We have a question from Scott Buck with B. Riley FBR. Please go ahead.

Scott Buck

Analyst

Hi, guys. I was curious of the $1 billion plus you have in cash on the balance sheet, what do you actually need to run the day to day operations? And to the extent that you're carrying a fair amount above that, would that suggest an appetite for doing a larger transaction within the next couple of years? Thanks.

Andy Florance

Analyst

So, I’ll let -- take that and flip it around. I’ll say that highly likely that we would do -- continue to do acquisitions as we've done successfully for 20 years. And the size of acquisitions we do, we continue to do smaller deals and mid size deals, but we keep gradually escalating the scale of some of the deals we do. So, we believe it's quite likely that we'll use that buying power to do transactions in a reasonably short timeframe. In terms of how much we…

Scott Wheeler

Analyst

On the cash side, we’re going to get about $400 million of free cash coming out this next year. So, we'll be adding to our cash piles unless we're doing large acquisitions…

Andy Florance

Analyst

We need new carpet.

Scott Wheeler

Analyst

New carpet, $399 million, $10.5 million we’ll generate this year.

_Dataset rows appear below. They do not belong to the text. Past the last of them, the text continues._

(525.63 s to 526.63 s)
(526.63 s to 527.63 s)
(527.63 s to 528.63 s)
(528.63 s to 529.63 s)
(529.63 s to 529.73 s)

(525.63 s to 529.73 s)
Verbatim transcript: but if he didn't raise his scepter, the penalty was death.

I think we had $300 million of free cash flow in 2018, it will go to $400 million next year. So, we definitely don't need all that to run the business. We need to get out there and keep adding new capabilities and bigger ones too.

Andy Florance

Analyst

I think with that we are done with the Q&A period. And thank you all for joining us. And don't forget, CoStar is not saturated. I'm excited about the many tens of thousands, if not hundreds of thousands of additional future clients we have ahead of us. Thank you for joining us.

Operator

Operator

Ladies and gentlemen, this conference call will be made available for replay that begins at 7:30 p.m. Eastern Time today running for one month until March 26th at midnight Eastern. You can access the AT&T Teleconference Replay System by dialing 1-800-475-6701 and entering replay access code 463809. International participants may dial 1-320-365-3844, the replay access code 463809. That will conclude our teleconference. You may disconnect.